The inner portion 32 of the actuating arm 28 is formed from a titanium-aluminium-nitride (TiAl)N deposit during formation of the nozzle device and it is connected electrically to a current source 33, as illustrated schematically in FIG. 11, within the CMOS structure. The electrical connection is made to end terminals 34 and 35, and application of a pulsed excitation (drive) voltage to the terminals results in pulsed current flow through the inner portion only of the actuating arm 28. The current flow causes rapid resistance heating within the inner portion 32 of the actuating arm and consequential momentary elongation of that portion of the arm.
The outer arm portion 31 of the actuating arm 28 is mechanically coupled to but electrically isolated from the inner arm portion 32 by posts 36. No current-induced heating occurs within the outer arm portion 31 and, as a consequence, voltage induced current flow through the inner arm portion 32 causes momentary bending of the complete actuating arm 28 in the manner indicated in FIGS. 8, 9 and 10 of the drawings. This bending of the actuating arm 28 is equivalent to pivotal movement of the arm with respect to the substrate 20 and it results in displacement of the paddle 27 within the chambers 24 and 25.
An integrated movement sensor is provided within the device in order to determine the degree or rate of pivotal movement of the actuating arm 28 and in order to permit fault detection in the device.
The movement sensor comprises a moving contact element 37 that is formed integrally with the inner portion 32 of the actuating arm 28 and which is electrically active when current is passing through the inner portion of the actuating arm. The moving contact element 37 is positioned adjacent the second end 38 of the actuating arm and, thus, with a voltage V applied to the end terminals 34 and 35, the moving contact element will be at a potential of approximately V/2. The movement sensor also comprises a fixed contact element 39 which is formed integrally with the CMOS layer 22 and which is positioned to be contacted by the moving contact element 37 when the actuating arm 28 pivots upwardly to a predetermined extent. The fixed contact element is connected electrically to amplifier elements 40 and to a microprocessor arrangement 41, both of which are shown in FIG. 11 and the component elements of which are embodied within the CMOS layer 22 of the device.

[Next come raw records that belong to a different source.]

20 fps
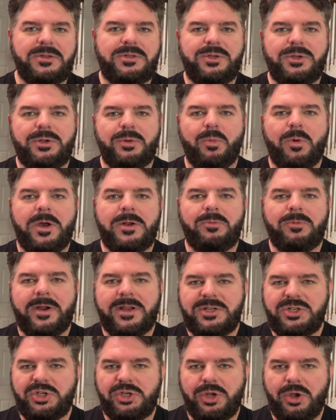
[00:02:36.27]
2-to-1
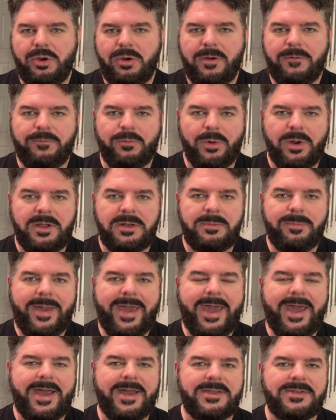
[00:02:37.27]
ratio of run
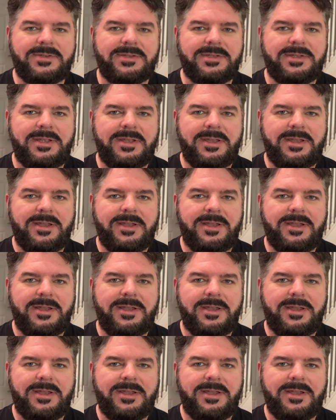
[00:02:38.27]
pass.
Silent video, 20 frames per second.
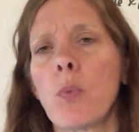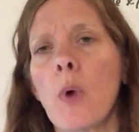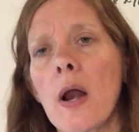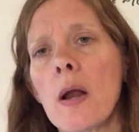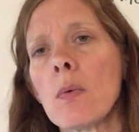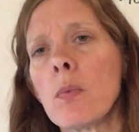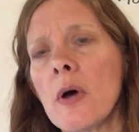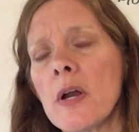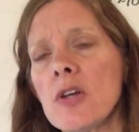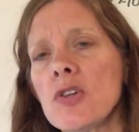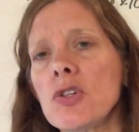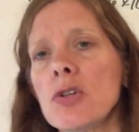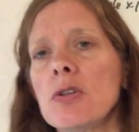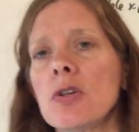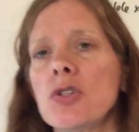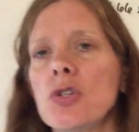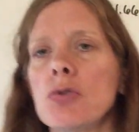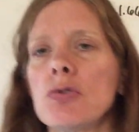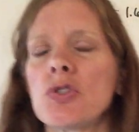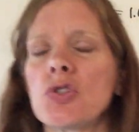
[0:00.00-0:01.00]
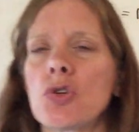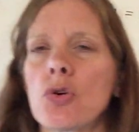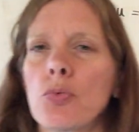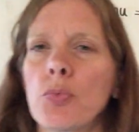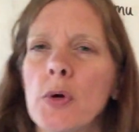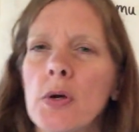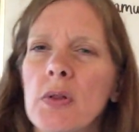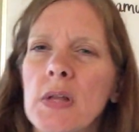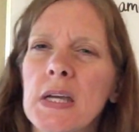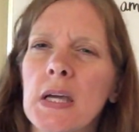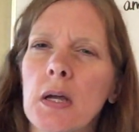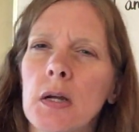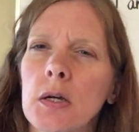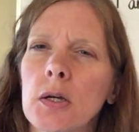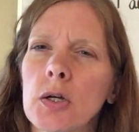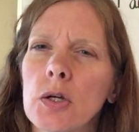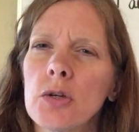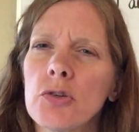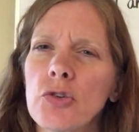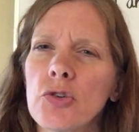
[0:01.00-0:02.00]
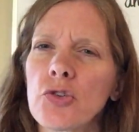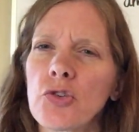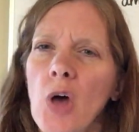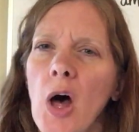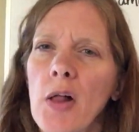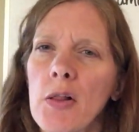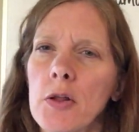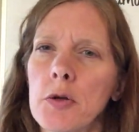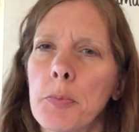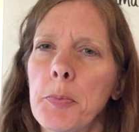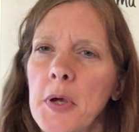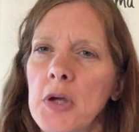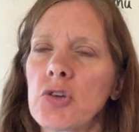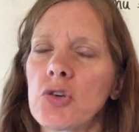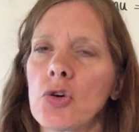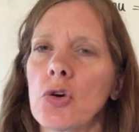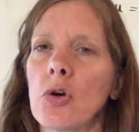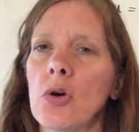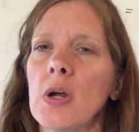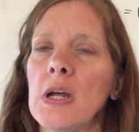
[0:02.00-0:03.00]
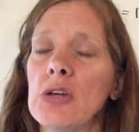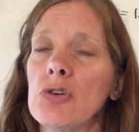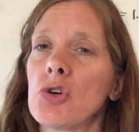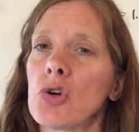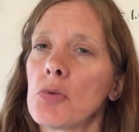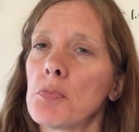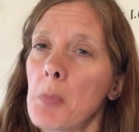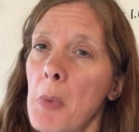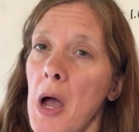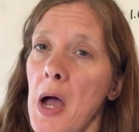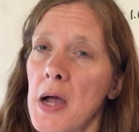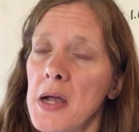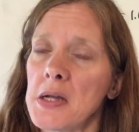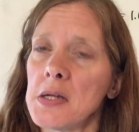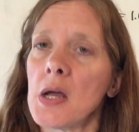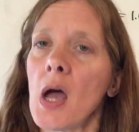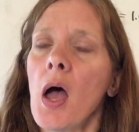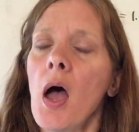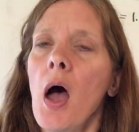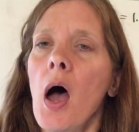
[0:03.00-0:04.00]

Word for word: what I wanted you to do is to really get a good solid picture in your mind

When the actuator arm 28 and, hence, the paddle 27 are in the quiescent position, as shown in FIGS. 1 and 7, no contact is made between the moving and fixed contact elements 37 and 39. At the other extreme, when excess movement of the actuator arm and the paddle occurs, as indicated in FIGS. 8 and 9, contact is made between the moving and fixed contact elements 37 and 39. When the actuator arm 28 and the paddle 27 are actuated to a normal extent sufficient to expel ink from the nozzle, no contact is made between the moving and fixed contact elements. That is, with normal ejection of the ink from the chamber 25, the actuator arm 28 and the paddle 27 are moved to a position partway between the positions that are illustrated in FIGS. 7 and 8. This (intermediate) position is indicated in FIG. 10, although as a consequence of a blocked nozzle rather than during normal ejection of ink from the nozzle.
FIG. 12 shows an excitation-time diagram that is applicable to effecting actuation of the actuator arm 28 and the paddle 27 from a quiescent to a lower-than-normal ink ejecting position. The displacement of the paddle 27 resulting from the excitation of FIG. 12 is indicated by the lower graph 42 in FIG. 14, and it can be seen that the maximum extent of displacement is less than the optimum level that is shown by the displacement line 43.
FIG. 13 shows an expanded excitation-time diagram that is applicable to effecting actuation of the actuator arm 28 and the paddle 27 to an excessive extent, such as is indicated in FIGS. 8 and 9. The displacement of the paddle 27 resulting from the excitation of FIG. 13 is indicated by the upper graph 44 in FIG. 14, from which it can be seen that the maximum displacement level is greater than the optimum level indicated by the displacement line 43.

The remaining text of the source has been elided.